Ludhiana gas leak
- Date: 30 April 2023
- Location: Ludhiana, Punjab, India;
- Type: Gas leak
- Deaths: 11
- Injuries: 9

= Ludhiana gas leak =

Fatal incident in Punjab, India

On 30 April 2023, eleven people were killed and nine others were hospitalised when a gas leak occurred in Ludhiana, Punjab, India. The incident left several others unconscious in their homes.

==Cause==
The official source of the leak is yet to be confirmed. A National Disaster Response Force team along with experts reached the site to determine the cause and source of the leak. According to Punjab Chief Minister Bhagwant Mann, the leak was from a factory. According to The Tribune newspaper, the district administration released a statement stating that high levels of hydrogen sulphide gas were detected in the area. One official had speculated that the gas may have spread from manholes.
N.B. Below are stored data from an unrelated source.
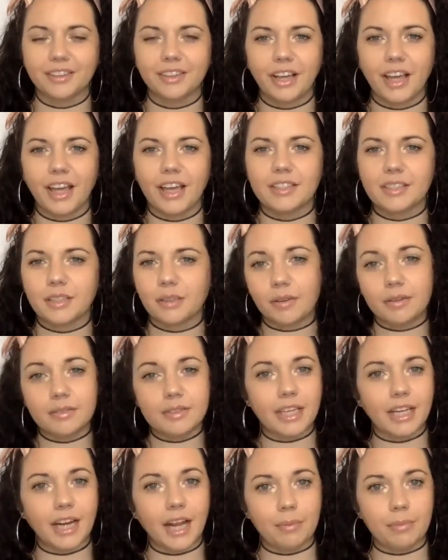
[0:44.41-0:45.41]
Okay, sometimes
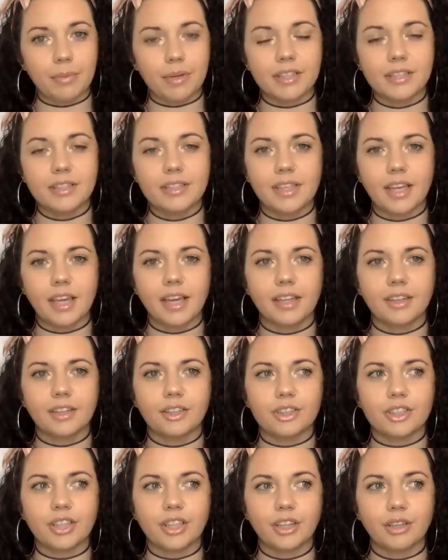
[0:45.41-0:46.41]
that happens, and
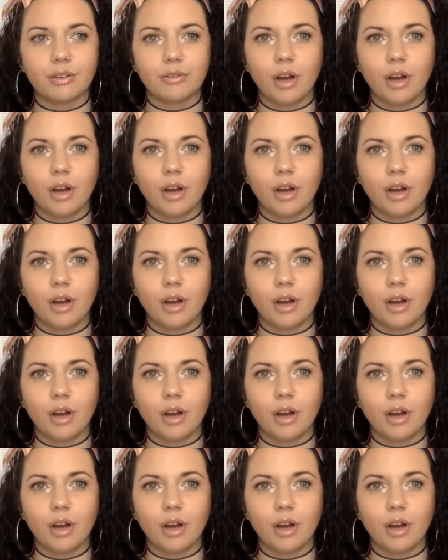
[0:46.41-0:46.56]
there's nothing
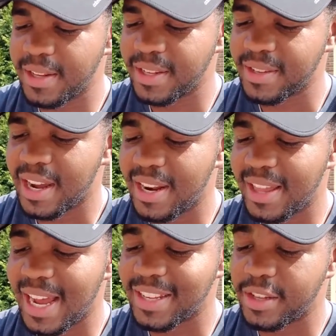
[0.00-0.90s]
a society
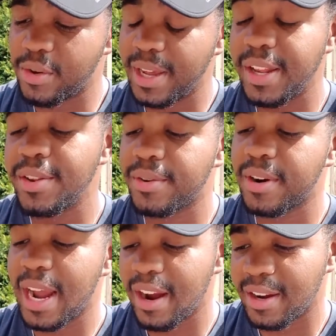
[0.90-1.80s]
that has no
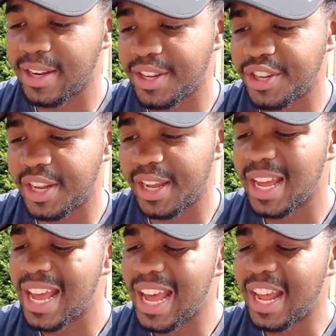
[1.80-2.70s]
indoor air conditioning
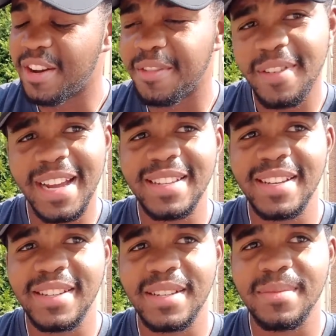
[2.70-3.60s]
and no fan
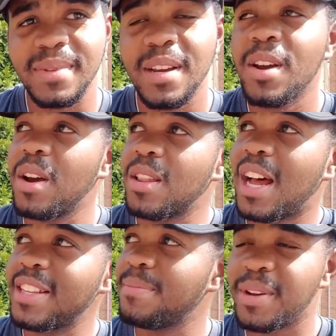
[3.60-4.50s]
systems.
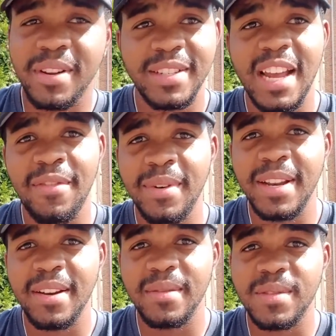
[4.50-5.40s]
Lots of buildings have
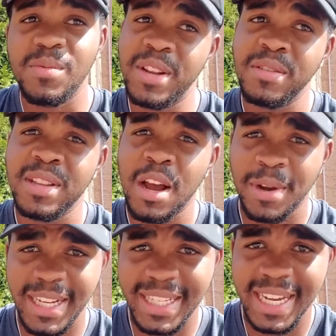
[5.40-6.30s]
windows. Windows allow
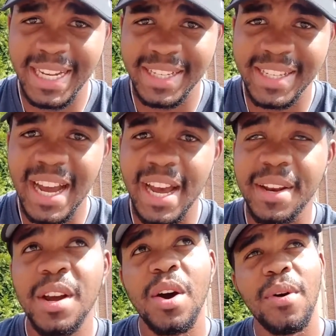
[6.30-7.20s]
heat to get inside.
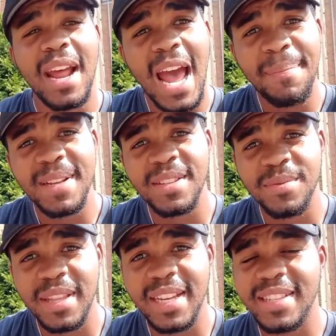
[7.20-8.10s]
What happens
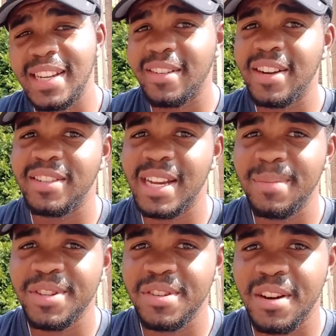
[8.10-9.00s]
when the interior
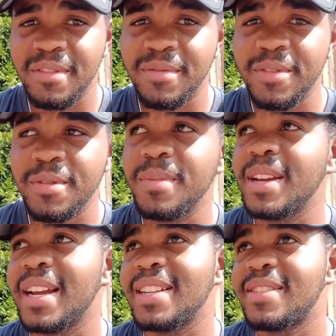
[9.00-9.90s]
temperature of a room
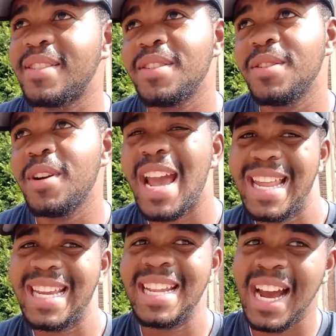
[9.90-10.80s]
gets to
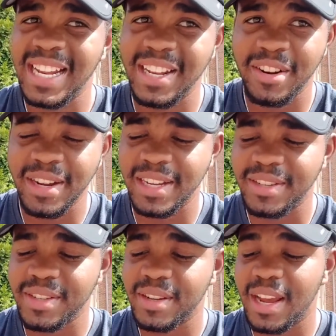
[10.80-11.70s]
80, 90
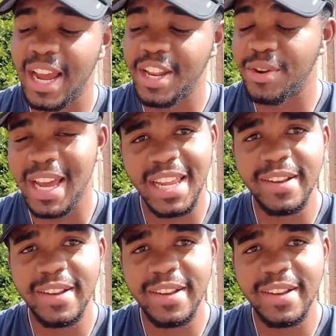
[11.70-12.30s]
degrees and you can't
Ludhiana Deputy Commissioner Surabhi Malik was quoted by the PTI news agency as saying that samples would be collected from manholes, adding that it was possible that some chemical had reacted with methane in the manholes.

==Aftermath==
Following reports of breathing difficulties, the authorities evacuated the area and sealed it off. Four individuals received medical treatment at the hospital. A ₹200,000 compensation each for the family of those dead and ₹50,000 each for those injured in the incident was announced by the district administration.

An investigative report delivered on 4 July 2023 did not find any individual or organization directly responsible.